Extracted entries =
===============

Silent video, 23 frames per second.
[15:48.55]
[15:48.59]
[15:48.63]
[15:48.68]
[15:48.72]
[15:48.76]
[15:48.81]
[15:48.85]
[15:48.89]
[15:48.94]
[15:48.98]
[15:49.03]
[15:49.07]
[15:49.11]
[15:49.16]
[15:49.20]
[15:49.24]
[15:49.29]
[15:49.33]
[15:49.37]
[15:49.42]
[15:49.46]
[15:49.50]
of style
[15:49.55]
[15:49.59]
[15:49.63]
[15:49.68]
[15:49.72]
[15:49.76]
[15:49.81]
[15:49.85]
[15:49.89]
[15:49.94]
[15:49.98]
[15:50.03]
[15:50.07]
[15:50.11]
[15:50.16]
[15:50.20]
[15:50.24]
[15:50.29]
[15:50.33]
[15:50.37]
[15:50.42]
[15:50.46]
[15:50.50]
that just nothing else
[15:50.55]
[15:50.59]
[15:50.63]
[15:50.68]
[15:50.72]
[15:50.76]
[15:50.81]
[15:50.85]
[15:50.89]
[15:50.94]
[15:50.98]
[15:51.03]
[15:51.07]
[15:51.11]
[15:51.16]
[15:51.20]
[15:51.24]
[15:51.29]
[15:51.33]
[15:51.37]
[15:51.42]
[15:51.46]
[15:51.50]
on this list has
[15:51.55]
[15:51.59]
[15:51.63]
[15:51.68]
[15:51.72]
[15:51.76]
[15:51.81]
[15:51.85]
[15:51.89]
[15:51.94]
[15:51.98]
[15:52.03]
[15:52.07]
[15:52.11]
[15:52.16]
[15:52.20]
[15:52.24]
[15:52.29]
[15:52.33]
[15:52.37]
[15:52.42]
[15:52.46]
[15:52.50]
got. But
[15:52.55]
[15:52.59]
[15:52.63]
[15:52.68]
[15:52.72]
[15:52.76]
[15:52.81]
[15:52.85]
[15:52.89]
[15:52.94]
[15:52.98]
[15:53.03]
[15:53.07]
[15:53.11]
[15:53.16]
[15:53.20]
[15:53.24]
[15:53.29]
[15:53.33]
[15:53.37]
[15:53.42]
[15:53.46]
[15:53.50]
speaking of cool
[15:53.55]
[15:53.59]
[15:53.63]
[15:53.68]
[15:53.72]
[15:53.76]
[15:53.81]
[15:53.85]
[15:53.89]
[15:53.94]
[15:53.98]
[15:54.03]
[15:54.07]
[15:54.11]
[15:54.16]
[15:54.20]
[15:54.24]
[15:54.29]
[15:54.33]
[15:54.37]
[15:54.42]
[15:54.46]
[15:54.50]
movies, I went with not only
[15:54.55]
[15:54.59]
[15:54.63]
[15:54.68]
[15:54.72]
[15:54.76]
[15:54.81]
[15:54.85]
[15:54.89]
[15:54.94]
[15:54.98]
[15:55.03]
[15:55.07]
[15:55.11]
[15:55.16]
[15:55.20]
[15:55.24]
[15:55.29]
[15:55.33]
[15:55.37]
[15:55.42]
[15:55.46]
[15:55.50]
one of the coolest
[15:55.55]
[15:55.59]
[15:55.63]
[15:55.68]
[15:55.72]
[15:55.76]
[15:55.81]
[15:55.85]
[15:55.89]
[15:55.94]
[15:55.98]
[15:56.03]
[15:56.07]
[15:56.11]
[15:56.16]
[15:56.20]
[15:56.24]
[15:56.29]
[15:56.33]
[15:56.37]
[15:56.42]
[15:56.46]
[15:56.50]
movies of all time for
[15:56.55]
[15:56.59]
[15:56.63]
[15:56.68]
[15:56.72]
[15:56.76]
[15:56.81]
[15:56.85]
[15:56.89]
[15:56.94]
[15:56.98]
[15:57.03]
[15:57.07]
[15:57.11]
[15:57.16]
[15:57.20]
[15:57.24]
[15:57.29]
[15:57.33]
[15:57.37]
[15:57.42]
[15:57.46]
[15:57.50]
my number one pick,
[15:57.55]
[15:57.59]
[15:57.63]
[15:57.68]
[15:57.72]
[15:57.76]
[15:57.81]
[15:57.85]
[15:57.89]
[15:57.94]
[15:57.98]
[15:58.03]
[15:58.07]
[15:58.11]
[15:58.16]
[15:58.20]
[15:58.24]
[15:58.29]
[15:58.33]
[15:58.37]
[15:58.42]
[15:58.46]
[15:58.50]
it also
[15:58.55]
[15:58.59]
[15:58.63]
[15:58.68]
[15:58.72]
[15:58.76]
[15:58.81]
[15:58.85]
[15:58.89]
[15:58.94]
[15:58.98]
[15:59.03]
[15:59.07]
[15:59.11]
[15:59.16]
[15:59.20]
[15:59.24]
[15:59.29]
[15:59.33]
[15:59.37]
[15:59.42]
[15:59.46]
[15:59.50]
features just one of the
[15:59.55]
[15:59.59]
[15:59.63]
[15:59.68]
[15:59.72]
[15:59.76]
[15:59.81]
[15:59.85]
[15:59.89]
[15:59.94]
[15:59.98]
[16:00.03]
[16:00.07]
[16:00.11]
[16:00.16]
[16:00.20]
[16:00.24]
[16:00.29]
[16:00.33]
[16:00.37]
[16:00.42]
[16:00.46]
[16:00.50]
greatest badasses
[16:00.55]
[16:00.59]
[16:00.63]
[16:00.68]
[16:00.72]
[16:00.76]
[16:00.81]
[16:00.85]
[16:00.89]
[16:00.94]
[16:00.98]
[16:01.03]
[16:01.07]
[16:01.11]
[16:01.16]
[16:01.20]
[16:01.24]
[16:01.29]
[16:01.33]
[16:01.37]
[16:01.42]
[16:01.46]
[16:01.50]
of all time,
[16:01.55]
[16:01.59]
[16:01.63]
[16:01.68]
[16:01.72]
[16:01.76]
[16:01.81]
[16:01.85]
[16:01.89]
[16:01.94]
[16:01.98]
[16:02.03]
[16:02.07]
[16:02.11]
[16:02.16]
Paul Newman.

===============

Work request =
Copy the data above in its entirety, exactly as given.

Written solution =
Silent video, 23 frames per second.
[15:48.55]
[15:48.59]
[15:48.63]
[15:48.68]
[15:48.72]
[15:48.76]
[15:48.81]
[15:48.85]
[15:48.89]
[15:48.94]
[15:48.98]
[15:49.03]
[15:49.07]
[15:49.11]
[15:49.16]
[15:49.20]
[15:49.24]
[15:49.29]
[15:49.33]
[15:49.37]
[15:49.42]
[15:49.46]
[15:49.50]
of style
[15:49.55]
[15:49.59]
[15:49.63]
[15:49.68]
[15:49.72]
[15:49.76]
[15:49.81]
[15:49.85]
[15:49.89]
[15:49.94]
[15:49.98]
[15:50.03]
[15:50.07]
[15:50.11]
[15:50.16]
[15:50.20]
[15:50.24]
[15:50.29]
[15:50.33]
[15:50.37]
[15:50.42]
[15:50.46]
[15:50.50]
that just nothing else
[15:50.55]
[15:50.59]
[15:50.63]
[15:50.68]
[15:50.72]
[15:50.76]
[15:50.81]
[15:50.85]
[15:50.89]
[15:50.94]
[15:50.98]
[15:51.03]
[15:51.07]
[15:51.11]
[15:51.16]
[15:51.20]
[15:51.24]
[15:51.29]
[15:51.33]
[15:51.37]
[15:51.42]
[15:51.46]
[15:51.50]
on this list has
[15:51.55]
[15:51.59]
[15:51.63]
[15:51.68]
[15:51.72]
[15:51.76]
[15:51.81]
[15:51.85]
[15:51.89]
[15:51.94]
[15:51.98]
[15:52.03]
[15:52.07]
[15:52.11]
[15:52.16]
[15:52.20]
[15:52.24]
[15:52.29]
[15:52.33]
[15:52.37]
[15:52.42]
[15:52.46]
[15:52.50]
got. But
[15:52.55]
[15:52.59]
[15:52.63]
[15:52.68]
[15:52.72]
[15:52.76]
[15:52.81]
[15:52.85]
[15:52.89]
[15:52.94]
[15:52.98]
[15:53.03]
[15:53.07]
[15:53.11]
[15:53.16]
[15:53.20]
[15:53.24]
[15:53.29]
[15:53.33]
[15:53.37]
[15:53.42]
[15:53.46]
[15:53.50]
speaking of cool
[15:53.55]
[15:53.59]
[15:53.63]
[15:53.68]
[15:53.72]
[15:53.76]
[15:53.81]
[15:53.85]
[15:53.89]
[15:53.94]
[15:53.98]
[15:54.03]
[15:54.07]
[15:54.11]
[15:54.16]
[15:54.20]
[15:54.24]
[15:54.29]
[15:54.33]
[15:54.37]
[15:54.42]
[15:54.46]
[15:54.50]
movies, I went with not only
[15:54.55]
[15:54.59]
[15:54.63]
[15:54.68]
[15:54.72]
[15:54.76]
[15:54.81]
[15:54.85]
[15:54.89]
[15:54.94]
[15:54.98]
[15:55.03]
[15:55.07]
[15:55.11]
[15:55.16]
[15:55.20]
[15:55.24]
[15:55.29]
[15:55.33]
[15:55.37]
[15:55.42]
[15:55.46]
[15:55.50]
one of the coolest
[15:55.55]
[15:55.59]
[15:55.63]
[15:55.68]
[15:55.72]
[15:55.76]
[15:55.81]
[15:55.85]
[15:55.89]
[15:55.94]
[15:55.98]
[15:56.03]
[15:56.07]
[15:56.11]
[15:56.16]
[15:56.20]
[15:56.24]
[15:56.29]
[15:56.33]
[15:56.37]
[15:56.42]
[15:56.46]
[15:56.50]
movies of all time for
[15:56.55]
[15:56.59]
[15:56.63]
[15:56.68]
[15:56.72]
[15:56.76]
[15:56.81]
[15:56.85]
[15:56.89]
[15:56.94]
[15:56.98]
[15:57.03]
[15:57.07]
[15:57.11]
[15:57.16]
[15:57.20]
[15:57.24]
[15:57.29]
[15:57.33]
[15:57.37]
[15:57.42]
[15:57.46]
[15:57.50]
my number one pick,
[15:57.55]
[15:57.59]
[15:57.63]
[15:57.68]
[15:57.72]
[15:57.76]
[15:57.81]
[15:57.85]
[15:57.89]
[15:57.94]
[15:57.98]
[15:58.03]
[15:58.07]
[15:58.11]
[15:58.16]
[15:58.20]
[15:58.24]
[15:58.29]
[15:58.33]
[15:58.37]
[15:58.42]
[15:58.46]
[15:58.50]
it also
[15:58.55]
[15:58.59]
[15:58.63]
[15:58.68]
[15:58.72]
[15:58.76]
[15:58.81]
[15:58.85]
[15:58.89]
[15:58.94]
[15:58.98]
[15:59.03]
[15:59.07]
[15:59.11]
[15:59.16]
[15:59.20]
[15:59.24]
[15:59.29]
[15:59.33]
[15:59.37]
[15:59.42]
[15:59.46]
[15:59.50]
features just one of the
[15:59.55]
[15:59.59]
[15:59.63]
[15:59.68]
[15:59.72]
[15:59.76]
[15:59.81]
[15:59.85]
[15:59.89]
[15:59.94]
[15:59.98]
[16:00.03]
[16:00.07]
[16:00.11]
[16:00.16]
[16:00.20]
[16:00.24]
[16:00.29]
[16:00.33]
[16:00.37]
[16:00.42]
[16:00.46]
[16:00.50]
greatest badasses
[16:00.55]
[16:00.59]
[16:00.63]
[16:00.68]
[16:00.72]
[16:00.76]
[16:00.81]
[16:00.85]
[16:00.89]
[16:00.94]
[16:00.98]
[16:01.03]
[16:01.07]
[16:01.11]
[16:01.16]
[16:01.20]
[16:01.24]
[16:01.29]
[16:01.33]
[16:01.37]
[16:01.42]
[16:01.46]
[16:01.50]
of all time,
[16:01.55]
[16:01.59]
[16:01.63]
[16:01.68]
[16:01.72]
[16:01.76]
[16:01.81]
[16:01.85]
[16:01.89]
[16:01.94]
[16:01.98]
[16:02.03]
[16:02.07]
[16:02.11]
[16:02.16]
Paul Newman.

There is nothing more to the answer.